Peter Wagner awakened to a foul, green darkness that seemed an intensification of troubles in his stomach. Things moved, ugly shadows as in a William Burroughs novel; he couldn't focus them. Black things began to impinge on the green, now weed, now seaweed, so that he couldn't tell whether he was drowning or merely in hell. Mouth open, eyes squinting, he thought of his wife, source of all misery and cruel disenchantment; never mind that he was, for her, the same. Once—maybe half of that first year of marriage—when he'd looked at her he'd seen her, as he'd seen all the world, integral and transcendent, like a lemon in sunlight, and he'd been indivisibly, unthinkingly one with her as a child and a day in July are unthinkingly one (or a lemon and sunlight). That was long past, now; might have been a dream. He saw now, discrete as numbers, her tics and oddities. When she turned her hand palm up, holding her dark brown, pencil-thin cigar, he saw the gesture in perfect isolation, raised from the life-giving mulch of its surroundings and logically finite, as if the hand were severed at the wrist.
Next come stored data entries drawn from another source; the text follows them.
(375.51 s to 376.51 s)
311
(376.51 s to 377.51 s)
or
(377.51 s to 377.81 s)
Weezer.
So it was in everything these days. He had reached—and it seemed to him everyone had reached—the decadent age of analysis. Eden's bright apple had turned in his mouth to dust and blowing ashes. Like his wife, like what he'd once thought of fondly as his country, life had turned trivial-minded and bitchy, filled with unreasonable complaints. He closed his eyes, felt sicker—his head was pounding—and slept again.

The next time he awakened he was in a large cabin, mysterious as Ben Franklin's tinkering room, thick with alchemistical smells. He felt at once the familiar hovering of a docked ship—a gentle, more-than-physical restlessness, speculum of Peter Wagner's world: an eagle trying forever to land on the limb of a forever falling tree, a sentence snaking ominously downward in Spengler's
Decline of the West.
Through his blood and bones came, from time to time, the thud of the boat's outer wall against a wharf. He could feel the heaviness of the water beyond the iron hull, silt and sewage, old condiments and condoms, pages from popular psychology books, and he could feel, or imagined he could feel, the slippery bump of, hopefully, dead fish. He was lying on a wooden bunk suspended from the bulkhead by chains. He moved his arm. It was stiff. He lay still, oppressed by a sense of
déjà vu,
then remembered: all that was happening had happened in some novel he'd read about a hoax.
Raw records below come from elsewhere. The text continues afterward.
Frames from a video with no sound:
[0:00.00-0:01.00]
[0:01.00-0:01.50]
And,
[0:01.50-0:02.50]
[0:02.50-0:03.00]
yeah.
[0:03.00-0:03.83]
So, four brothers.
Then the smells came over him more heavily. Like a zoo. He tensed himself to identify the smell, and suddenly remembered, with strange joy, the Reptile House in St. Louis. The alligator pit and, somewhere nearby—was it pea-vines?
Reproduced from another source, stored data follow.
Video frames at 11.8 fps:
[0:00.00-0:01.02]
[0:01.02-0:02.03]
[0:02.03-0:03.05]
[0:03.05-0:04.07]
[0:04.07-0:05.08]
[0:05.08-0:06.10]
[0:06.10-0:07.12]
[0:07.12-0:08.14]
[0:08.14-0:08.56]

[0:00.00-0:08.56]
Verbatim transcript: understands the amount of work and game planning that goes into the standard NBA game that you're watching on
At last he saw well. A second officer's cabin, once well fitted out, black now, decayed. There was a wooden table, once a mess table, he guessed. It was so close to his bunk he could have reached out and touched it. There were things on it, vaguely alive. Five feet or so beyond the table there was a desk and, beyond the desk, a wall of books. At the desk there was a man. The light was dim, only a Coleman lantern above the man at the desk. Once more, Peter Wagner closed his eyes, this time to think.

He was not dead. Nor was he ruptured, so far as he could tell. He remembered all at once the woman who had revived him, and immediately thought again of the man behind the desk. Small, with the wide mouth and red, button eyes of a monkey. Black cap, black sweater. Peter Wagner opened one eye experimentally. The monkey eyes came at him like a pair of nails.

He scratched his head, pondering, then raised up by little jerks, uncertainly onto one elbow, and prepared to speak.
Where am I?
he thought of saying, but he changed his mind. “Pig's ass in hell,” he said. He squinted at the man.

“My name's Nit,” the man said. His eyes were red at the edges, the color of steamed lobsters.